_PROBLEM DETAILS_. Copy down the listing below exactly. Do not include pictures.
** Opening RECORDS block **
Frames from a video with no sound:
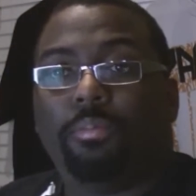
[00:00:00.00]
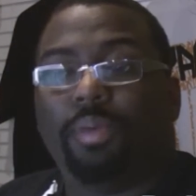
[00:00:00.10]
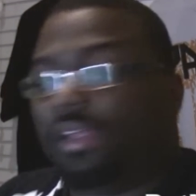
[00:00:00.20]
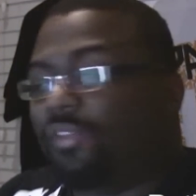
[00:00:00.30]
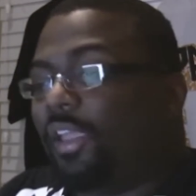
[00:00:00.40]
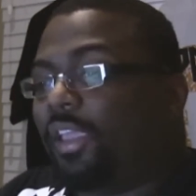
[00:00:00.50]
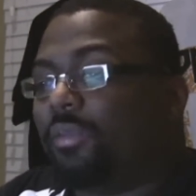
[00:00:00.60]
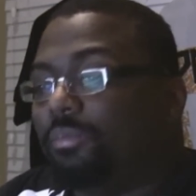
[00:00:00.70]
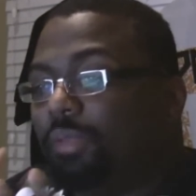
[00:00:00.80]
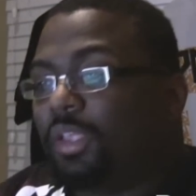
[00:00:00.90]
But if I
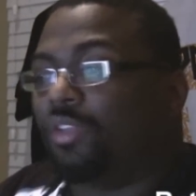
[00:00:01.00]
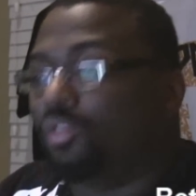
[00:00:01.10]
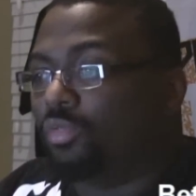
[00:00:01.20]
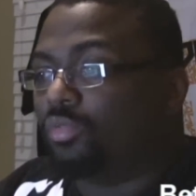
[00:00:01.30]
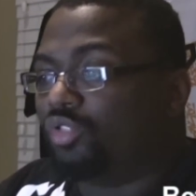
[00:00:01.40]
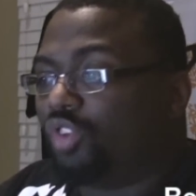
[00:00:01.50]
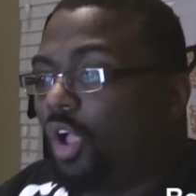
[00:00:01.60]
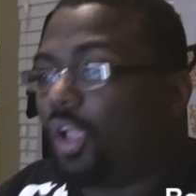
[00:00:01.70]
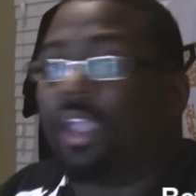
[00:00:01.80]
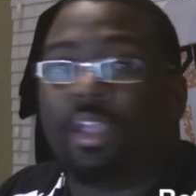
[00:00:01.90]
can beat you
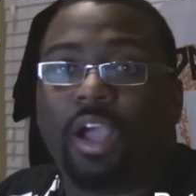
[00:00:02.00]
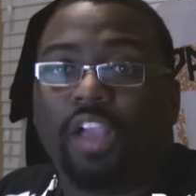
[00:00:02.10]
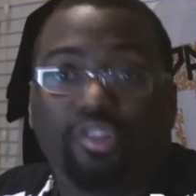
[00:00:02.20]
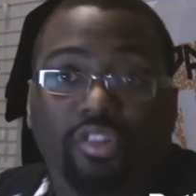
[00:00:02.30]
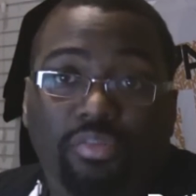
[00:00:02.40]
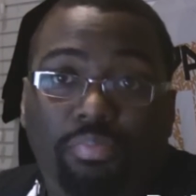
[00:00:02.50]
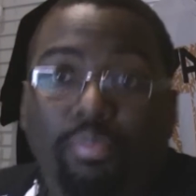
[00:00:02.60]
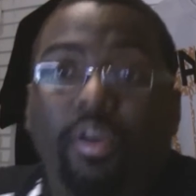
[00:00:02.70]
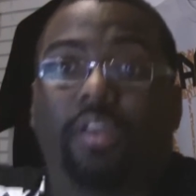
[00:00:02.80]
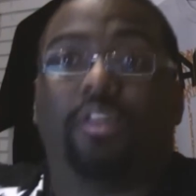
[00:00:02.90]
jogging, I should
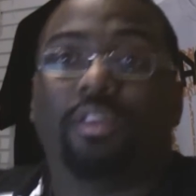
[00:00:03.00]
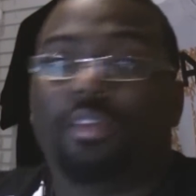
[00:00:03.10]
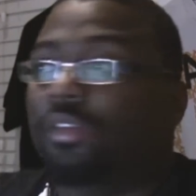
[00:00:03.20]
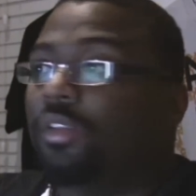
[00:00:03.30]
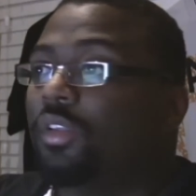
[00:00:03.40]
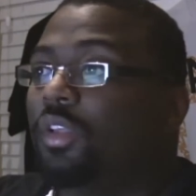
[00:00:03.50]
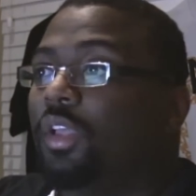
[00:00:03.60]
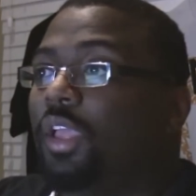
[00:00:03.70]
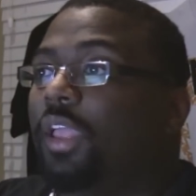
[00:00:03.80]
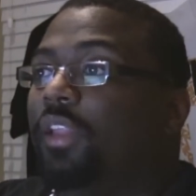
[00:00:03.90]
sprint.
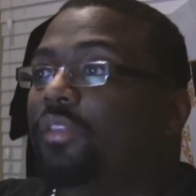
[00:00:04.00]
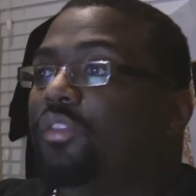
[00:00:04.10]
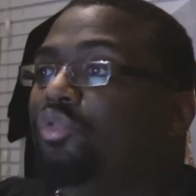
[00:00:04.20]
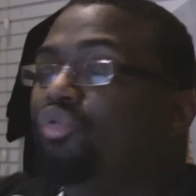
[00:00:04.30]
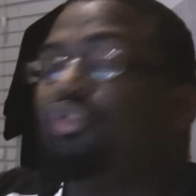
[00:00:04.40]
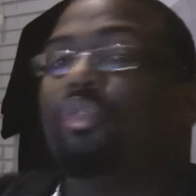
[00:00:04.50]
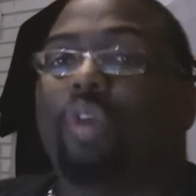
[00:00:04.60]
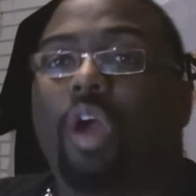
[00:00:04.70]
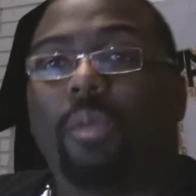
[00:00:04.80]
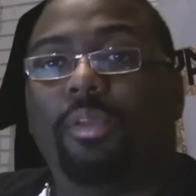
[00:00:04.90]
And Yushin
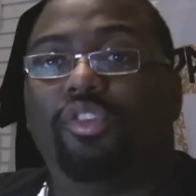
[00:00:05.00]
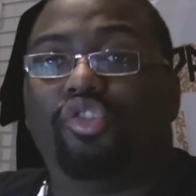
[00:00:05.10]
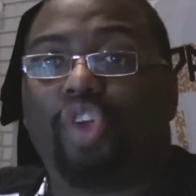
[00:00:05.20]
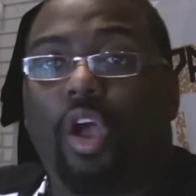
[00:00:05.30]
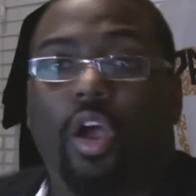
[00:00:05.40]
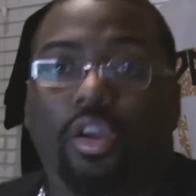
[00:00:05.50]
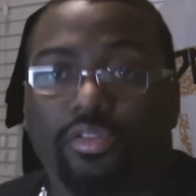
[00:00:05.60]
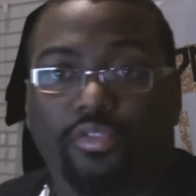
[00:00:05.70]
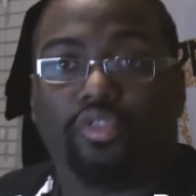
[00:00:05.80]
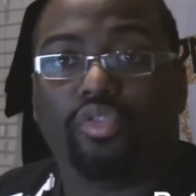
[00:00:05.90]
Okami
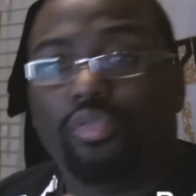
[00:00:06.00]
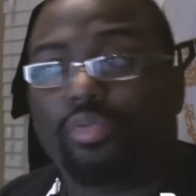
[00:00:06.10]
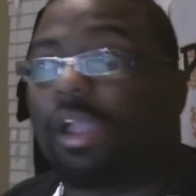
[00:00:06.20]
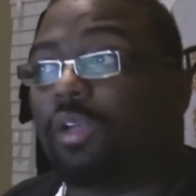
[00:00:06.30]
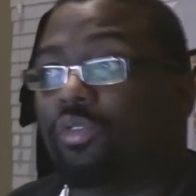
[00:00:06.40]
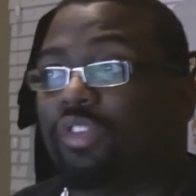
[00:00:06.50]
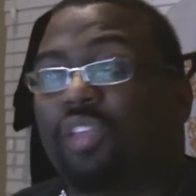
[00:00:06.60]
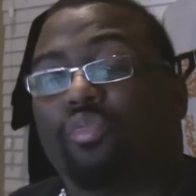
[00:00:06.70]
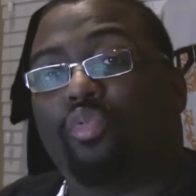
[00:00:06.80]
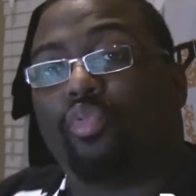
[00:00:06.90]
jogged for 2 rounds
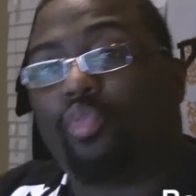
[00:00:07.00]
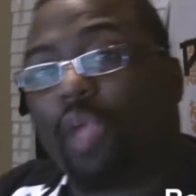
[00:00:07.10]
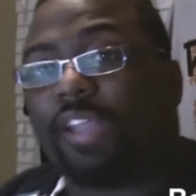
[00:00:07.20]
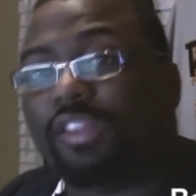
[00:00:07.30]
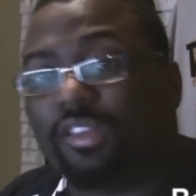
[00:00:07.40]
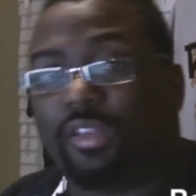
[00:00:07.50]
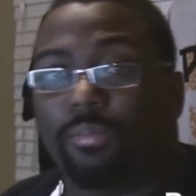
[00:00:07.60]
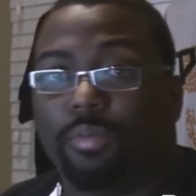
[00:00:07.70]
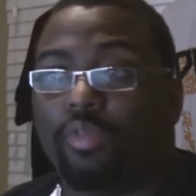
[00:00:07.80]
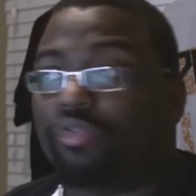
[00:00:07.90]
and wrecked
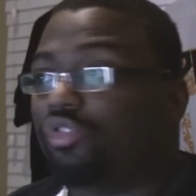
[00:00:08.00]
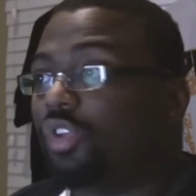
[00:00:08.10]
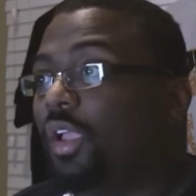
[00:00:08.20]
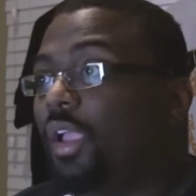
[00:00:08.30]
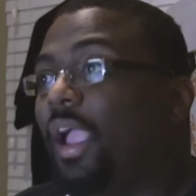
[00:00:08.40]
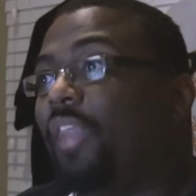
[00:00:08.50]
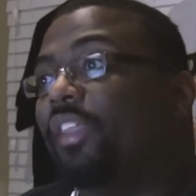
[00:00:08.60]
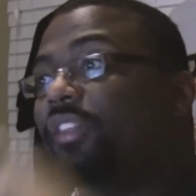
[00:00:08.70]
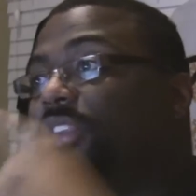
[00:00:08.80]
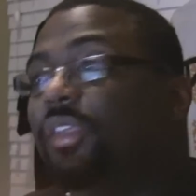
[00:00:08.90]
Tim Boetsch. And
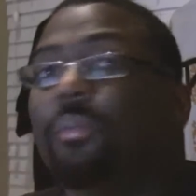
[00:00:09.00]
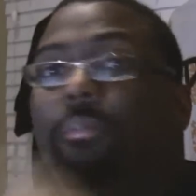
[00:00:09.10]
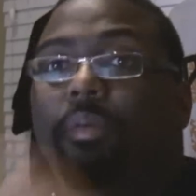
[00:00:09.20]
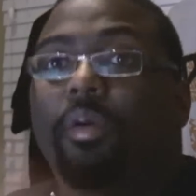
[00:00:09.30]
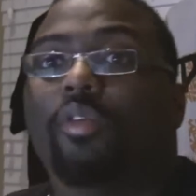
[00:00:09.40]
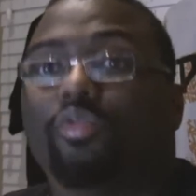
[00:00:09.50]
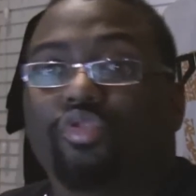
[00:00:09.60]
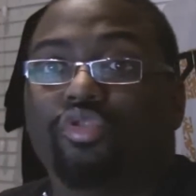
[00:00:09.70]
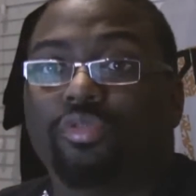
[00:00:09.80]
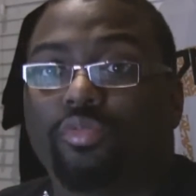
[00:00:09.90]
then Tim
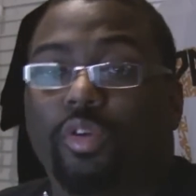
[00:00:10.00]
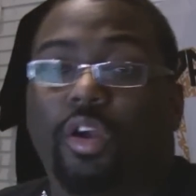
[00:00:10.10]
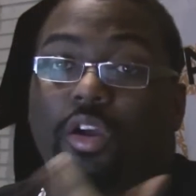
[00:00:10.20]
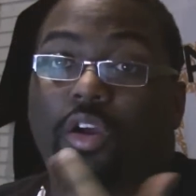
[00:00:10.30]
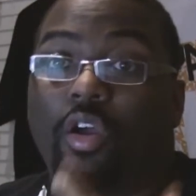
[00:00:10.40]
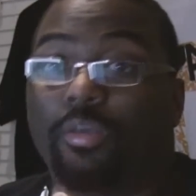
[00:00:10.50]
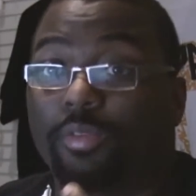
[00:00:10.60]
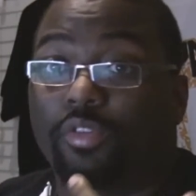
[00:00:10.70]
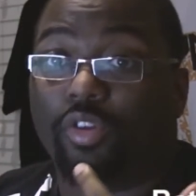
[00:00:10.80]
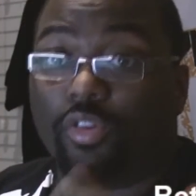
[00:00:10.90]
Boetsch, we're going to call
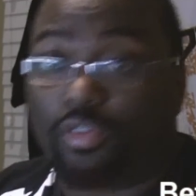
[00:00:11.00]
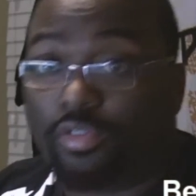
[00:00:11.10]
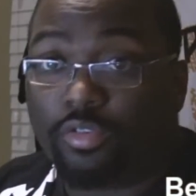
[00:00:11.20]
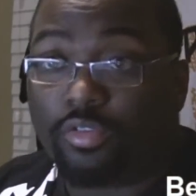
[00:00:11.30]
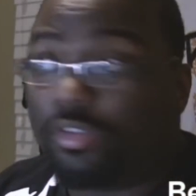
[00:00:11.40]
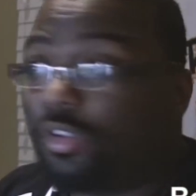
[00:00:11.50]
him the Turtle,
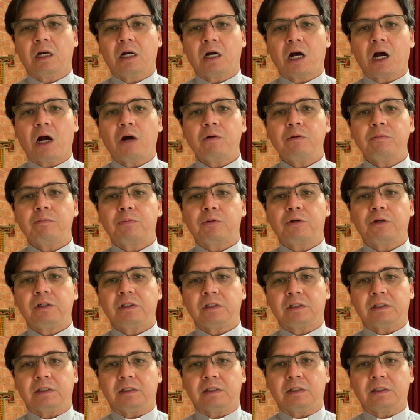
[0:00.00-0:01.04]
How
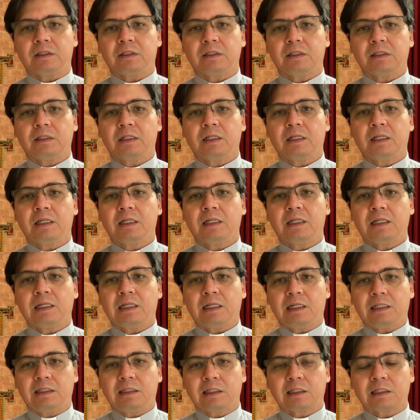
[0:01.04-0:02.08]
important
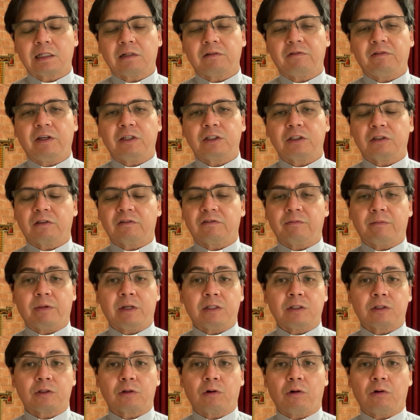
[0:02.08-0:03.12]
is the salvation of my
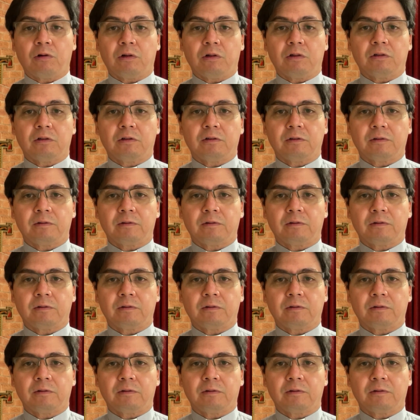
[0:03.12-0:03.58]
soul?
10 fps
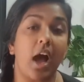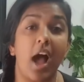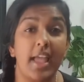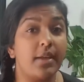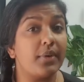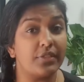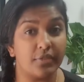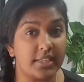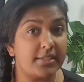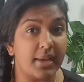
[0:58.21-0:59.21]
I went
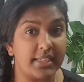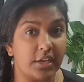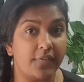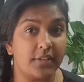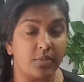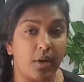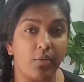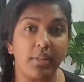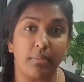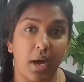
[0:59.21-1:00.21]
through this myself as well
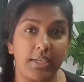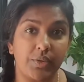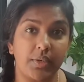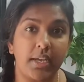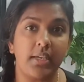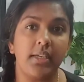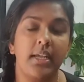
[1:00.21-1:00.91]
with my daughter,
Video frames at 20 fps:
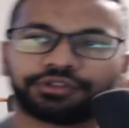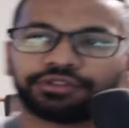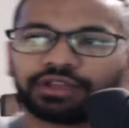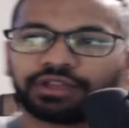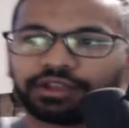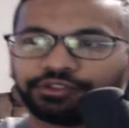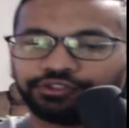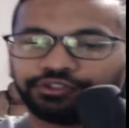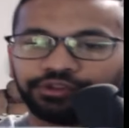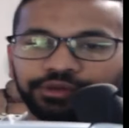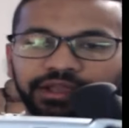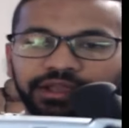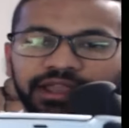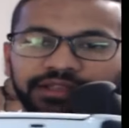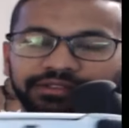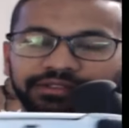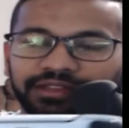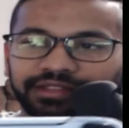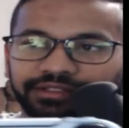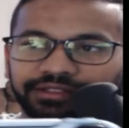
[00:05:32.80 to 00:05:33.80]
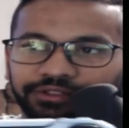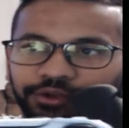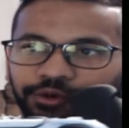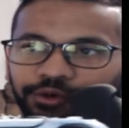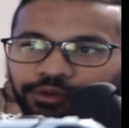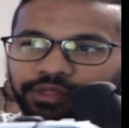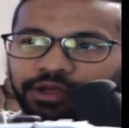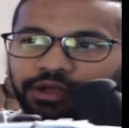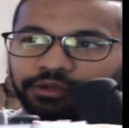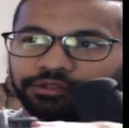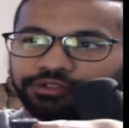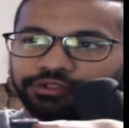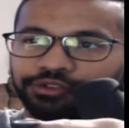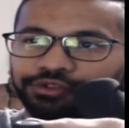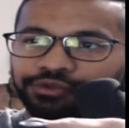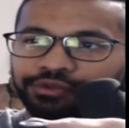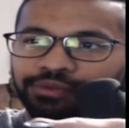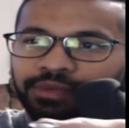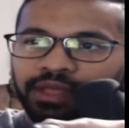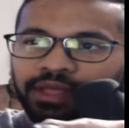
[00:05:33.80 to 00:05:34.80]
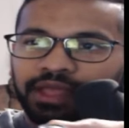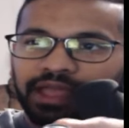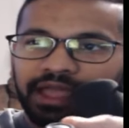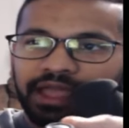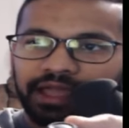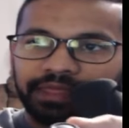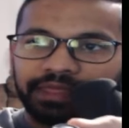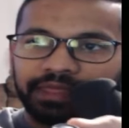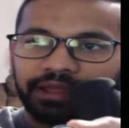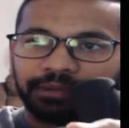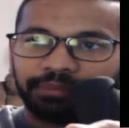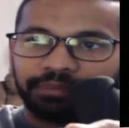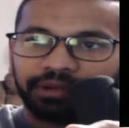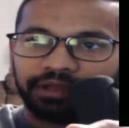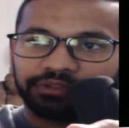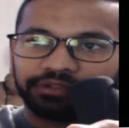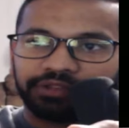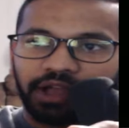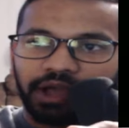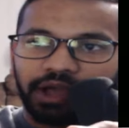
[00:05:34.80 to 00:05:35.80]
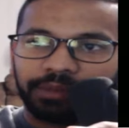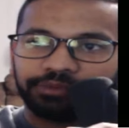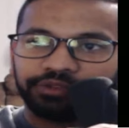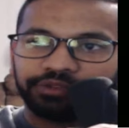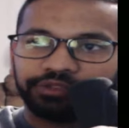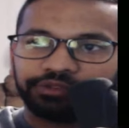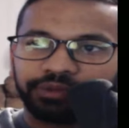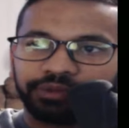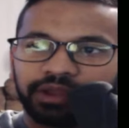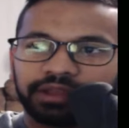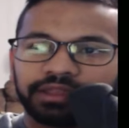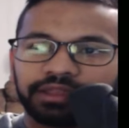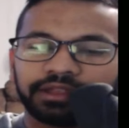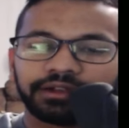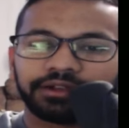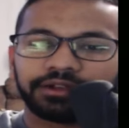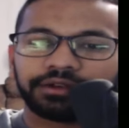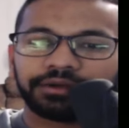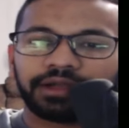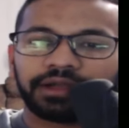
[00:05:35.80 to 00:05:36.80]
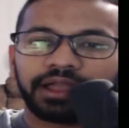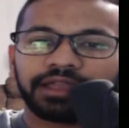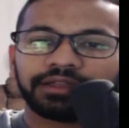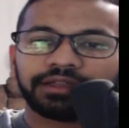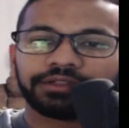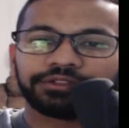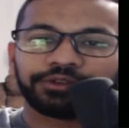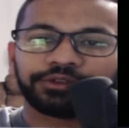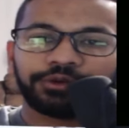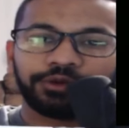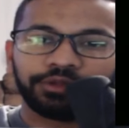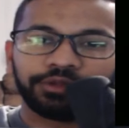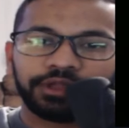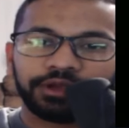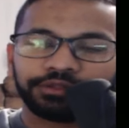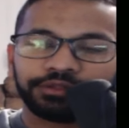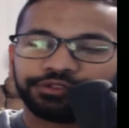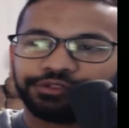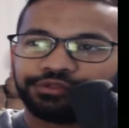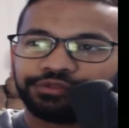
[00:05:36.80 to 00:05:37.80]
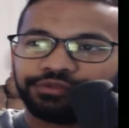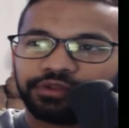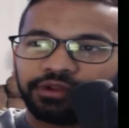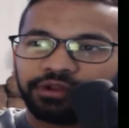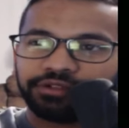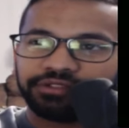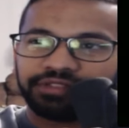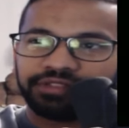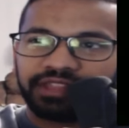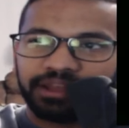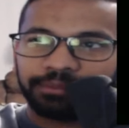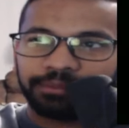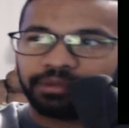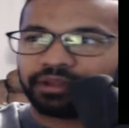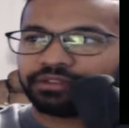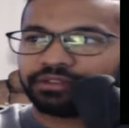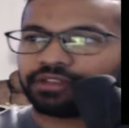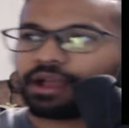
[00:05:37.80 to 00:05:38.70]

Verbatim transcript: so I can show you guys. It's hold L2 and then press options right here. Okay, so hold L2 first, then press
** Closing RECORDS block **
_TASK OUTPUT_.
Frames from a video with no sound:
[00:00:00.00]
[00:00:00.10]
[00:00:00.20]
[00:00:00.30]
[00:00:00.40]
[00:00:00.50]
[00:00:00.60]
[00:00:00.70]
[00:00:00.80]
[00:00:00.90]
But if I
[00:00:01.00]
[00:00:01.10]
[00:00:01.20]
[00:00:01.30]
[00:00:01.40]
[00:00:01.50]
[00:00:01.60]
[00:00:01.70]
[00:00:01.80]
[00:00:01.90]
can beat you
[00:00:02.00]
[00:00:02.10]
[00:00:02.20]
[00:00:02.30]
[00:00:02.40]
[00:00:02.50]
[00:00:02.60]
[00:00:02.70]
[00:00:02.80]
[00:00:02.90]
jogging, I should
[00:00:03.00]
[00:00:03.10]
[00:00:03.20]
[00:00:03.30]
[00:00:03.40]
[00:00:03.50]
[00:00:03.60]
[00:00:03.70]
[00:00:03.80]
[00:00:03.90]
sprint.
[00:00:04.00]
[00:00:04.10]
[00:00:04.20]
[00:00:04.30]
[00:00:04.40]
[00:00:04.50]
[00:00:04.60]
[00:00:04.70]
[00:00:04.80]
[00:00:04.90]
And Yushin
[00:00:05.00]
[00:00:05.10]
[00:00:05.20]
[00:00:05.30]
[00:00:05.40]
[00:00:05.50]
[00:00:05.60]
[00:00:05.70]
[00:00:05.80]
[00:00:05.90]
Okami
[00:00:06.00]
[00:00:06.10]
[00:00:06.20]
[00:00:06.30]
[00:00:06.40]
[00:00:06.50]
[00:00:06.60]
[00:00:06.70]
[00:00:06.80]
[00:00:06.90]
jogged for 2 rounds
[00:00:07.00]
[00:00:07.10]
[00:00:07.20]
[00:00:07.30]
[00:00:07.40]
[00:00:07.50]
[00:00:07.60]
[00:00:07.70]
[00:00:07.80]
[00:00:07.90]
and wrecked
[00:00:08.00]
[00:00:08.10]
[00:00:08.20]
[00:00:08.30]
[00:00:08.40]
[00:00:08.50]
[00:00:08.60]
[00:00:08.70]
[00:00:08.80]
[00:00:08.90]
Tim Boetsch. And
[00:00:09.00]
[00:00:09.10]
[00:00:09.20]
[00:00:09.30]
[00:00:09.40]
[00:00:09.50]
[00:00:09.60]
[00:00:09.70]
[00:00:09.80]
[00:00:09.90]
then Tim
[00:00:10.00]
[00:00:10.10]
[00:00:10.20]
[00:00:10.30]
[00:00:10.40]
[00:00:10.50]
[00:00:10.60]
[00:00:10.70]
[00:00:10.80]
[00:00:10.90]
Boetsch, we're going to call
[00:00:11.00]
[00:00:11.10]
[00:00:11.20]
[00:00:11.30]
[00:00:11.40]
[00:00:11.50]
him the Turtle,
[0:00.00-0:01.04]
How
[0:01.04-0:02.08]
important
[0:02.08-0:03.12]
is the salvation of my
[0:03.12-0:03.58]
soul?
10 fps
[0:58.21-0:59.21]
I went
[0:59.21-1:00.21]
through this myself as well
[1:00.21-1:00.91]
with my daughter,
Video frames at 20 fps:
[00:05:32.80 to 00:05:33.80]
[00:05:33.80 to 00:05:34.80]
[00:05:34.80 to 00:05:35.80]
[00:05:35.80 to 00:05:36.80]
[00:05:36.80 to 00:05:37.80]
[00:05:37.80 to 00:05:38.70]

Verbatim transcript: so I can show you guys. It's hold L2 and then press options right here. Okay, so hold L2 first, then press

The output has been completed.